L’histoire pourrait s’appeler la rêverie du promeneur solitaire ou les réflexions amusées du piéton. C’est selon.

Chaque jour ou presque, cet homme aux cheveux blancs emprunte le pont de la Coulouvrenière et porte son regard vers l’aval. Il admire la transparence des eaux, séparées par une digue qui relie les halles de l’Ile au BFM. Et cette vue, sans cesse renouvelée, le plonge dans une grande contemplation.

Un matin, son œil est attiré par trois policiers arborant combinaisons noires. Ils fouillent et furètent. Ils procèdent à un intriguant examen de chaque pouce de terre de la promenade des Lavandières. Que peuvent-ils donc chercher?

Suis-je sot! se dit notre contemplatif. Ces messieurs cherchent des morilles! Les premières viennent d’apparaître sur nos marchés. La proximité de l’eau, la présence de vieux saules, voilà leur habitat de prédilection.

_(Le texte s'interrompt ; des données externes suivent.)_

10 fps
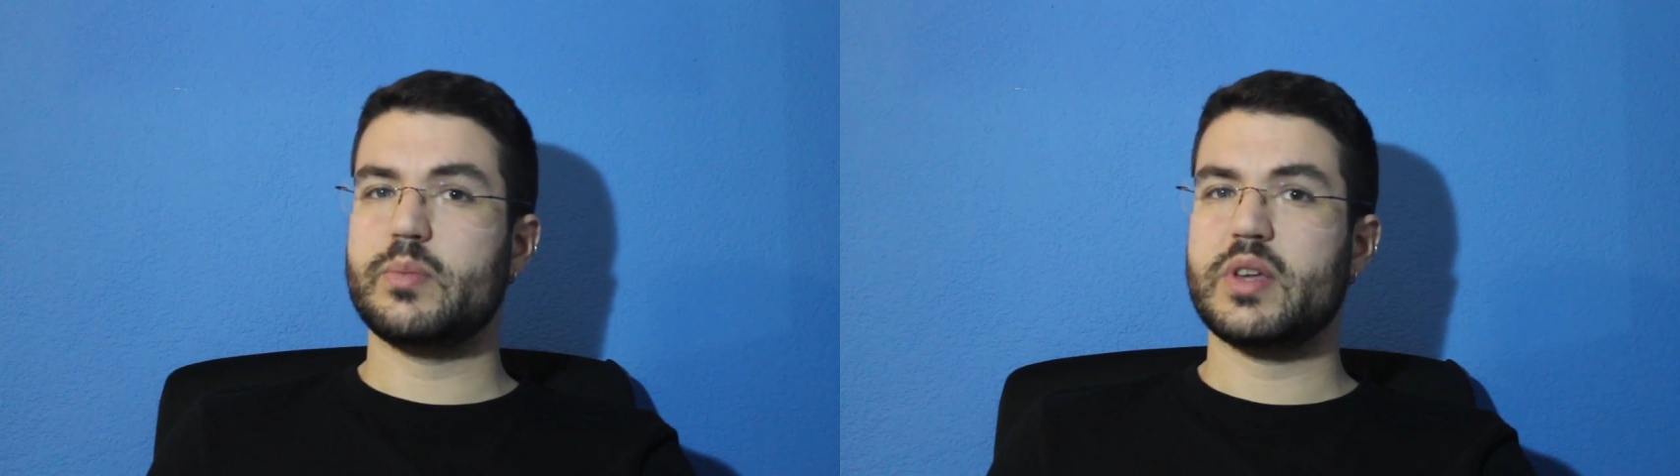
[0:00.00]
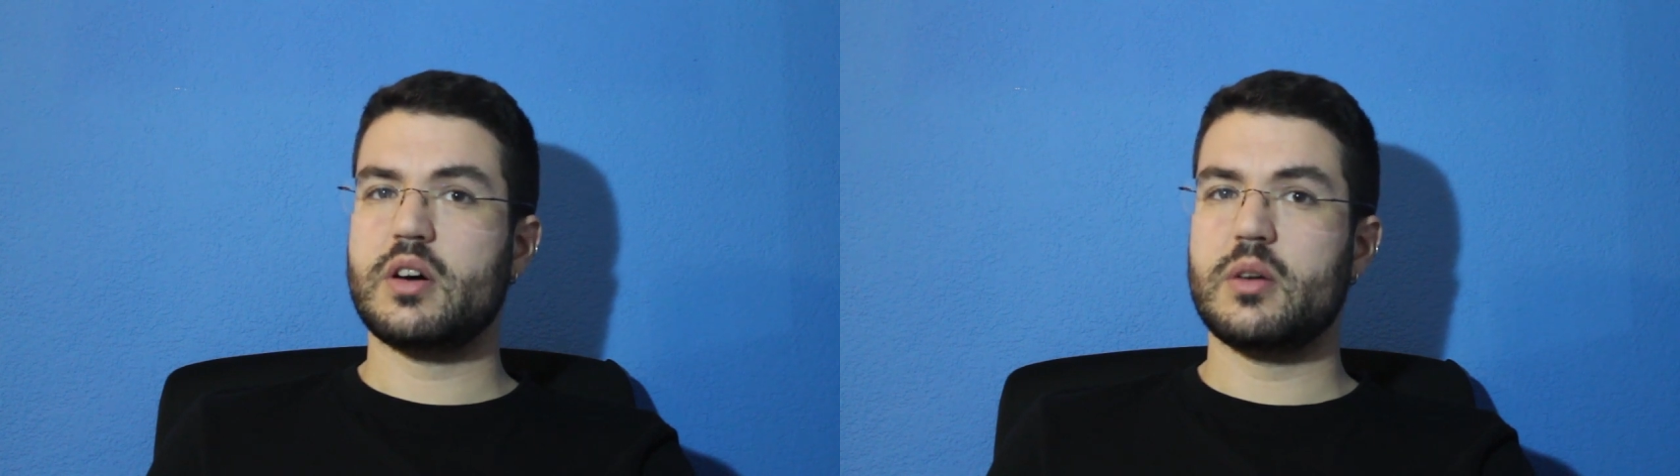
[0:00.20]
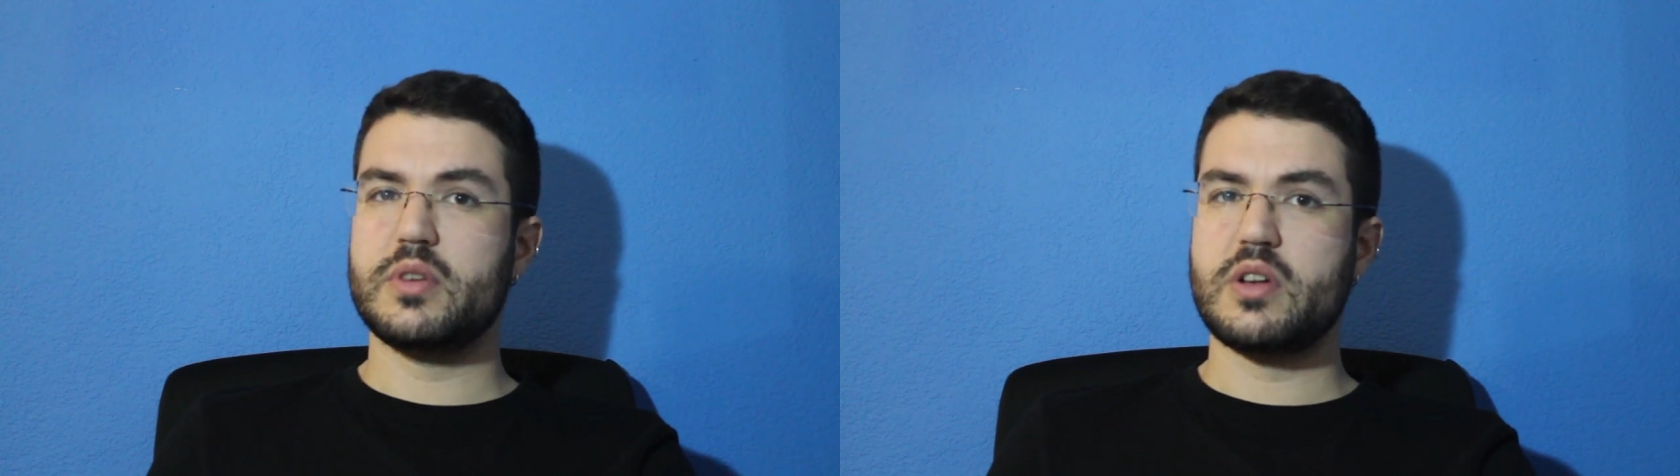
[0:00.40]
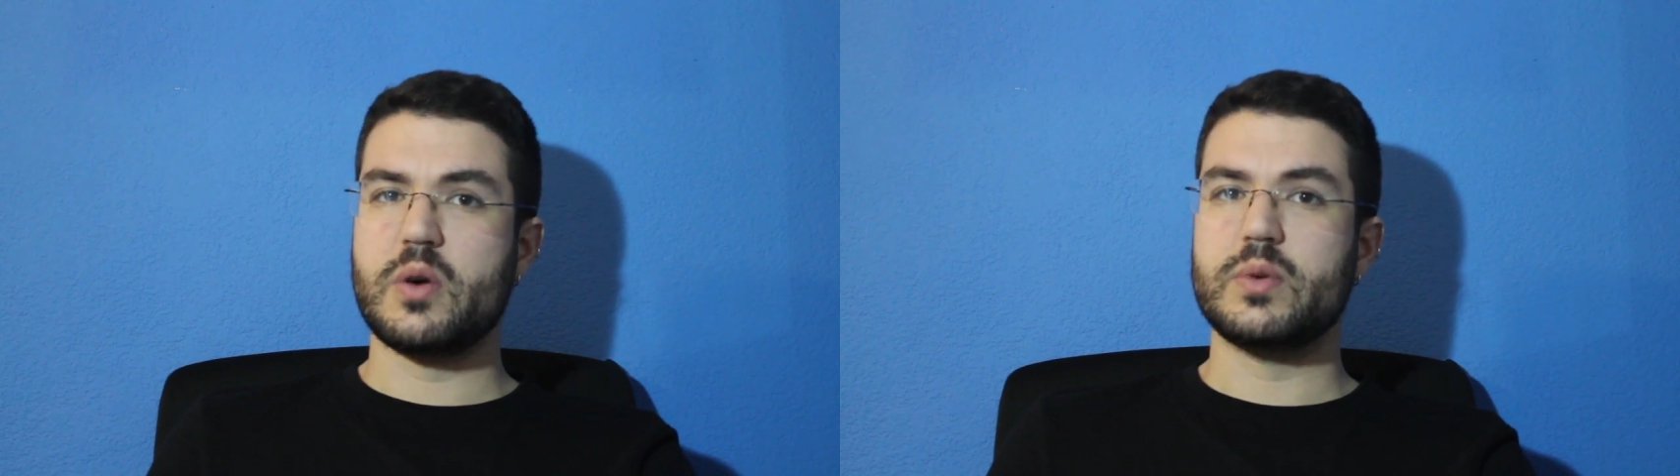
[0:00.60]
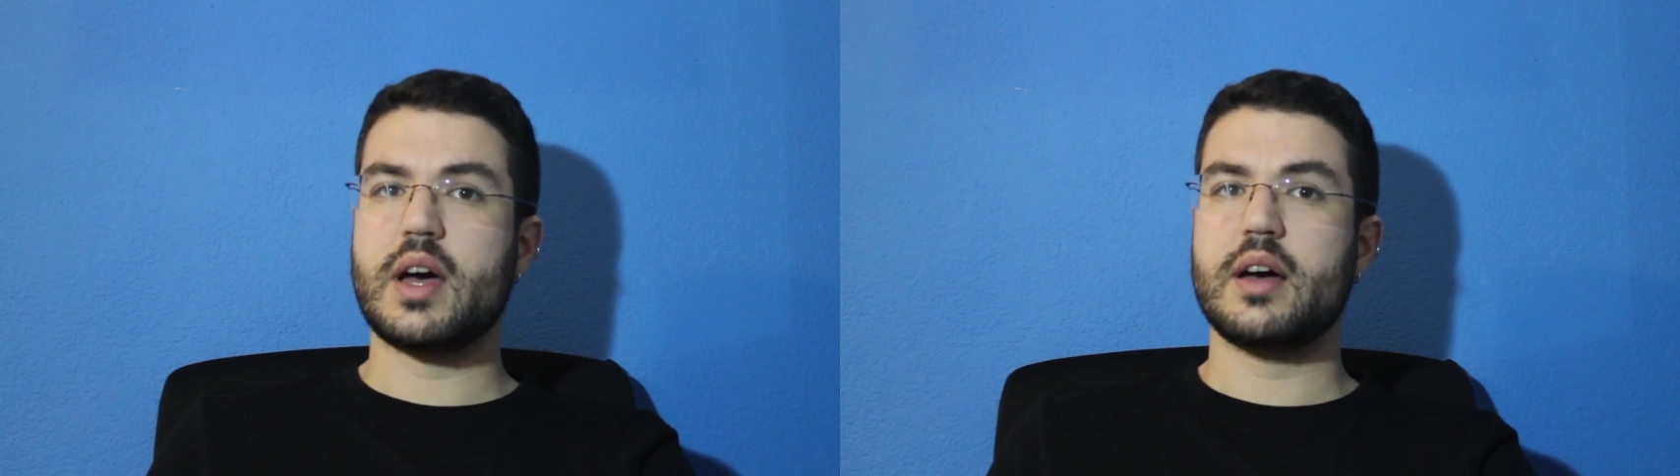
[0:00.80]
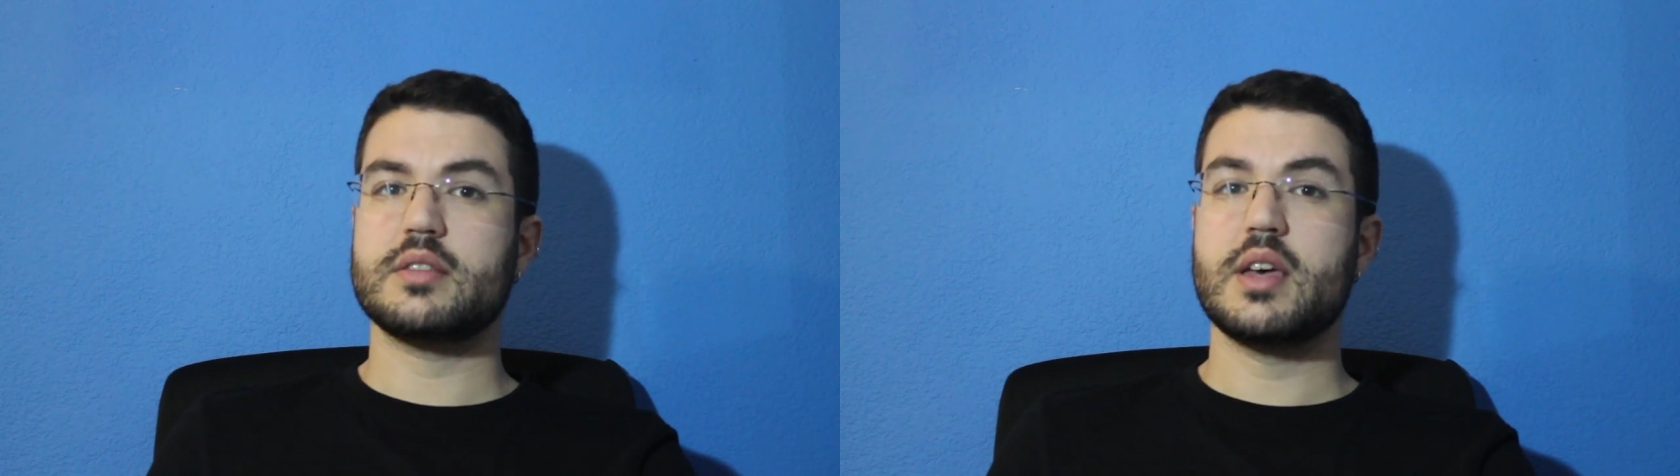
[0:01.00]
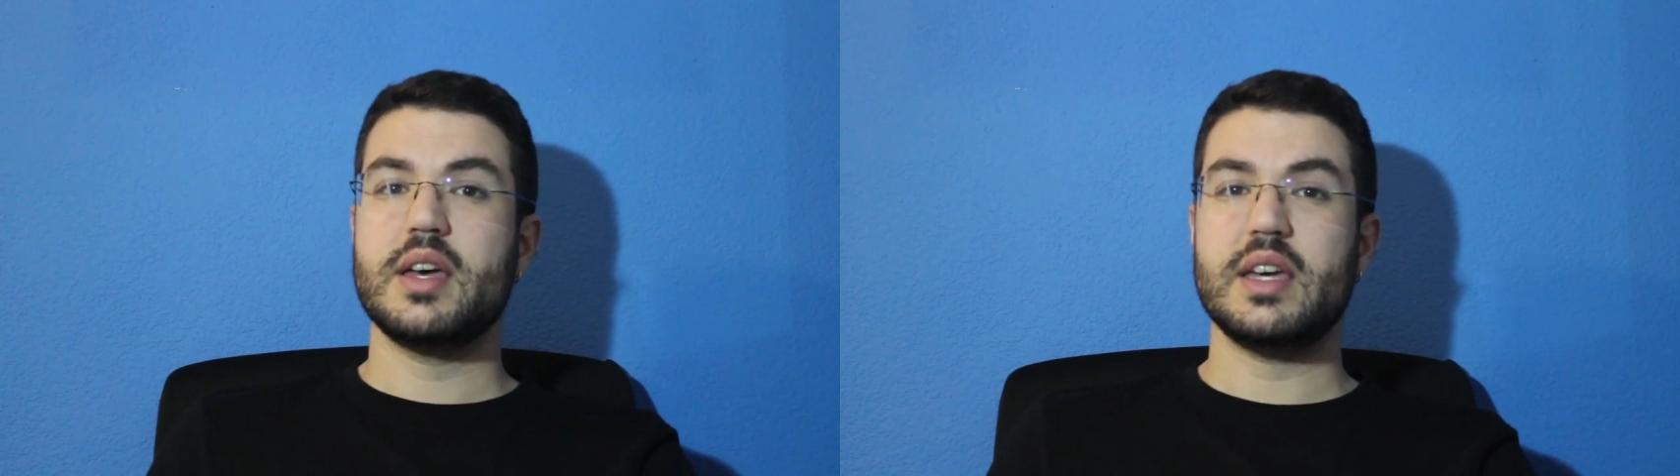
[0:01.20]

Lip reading: become known as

Et quoi de meilleur qu’une omelette aux morilles et fines herbes? Il en a l’eau à la bouche, rien que d’y penser…

Or voilà que, dépités et bredouilles, les trois cueilleurs regagnent leur véhicule de fonction où doit attendre un petit panier d’osier.

Notre promeneur se fait la réflexion suivante: l’endroit étant habituellement investi par les dealers, sans doute auront-ils récolté les précieux champignons au nez et à la barbe de la police.

Et le voilà qui les imagine, non sans envie, en train de mitonner de belles cuisses de poulet aux morilles et vin jaune…

Il leur faudra toutefois veiller à les cuire un bon quart d’heure, afin d’éliminer toute substance toxique. On parle des morilles, donc!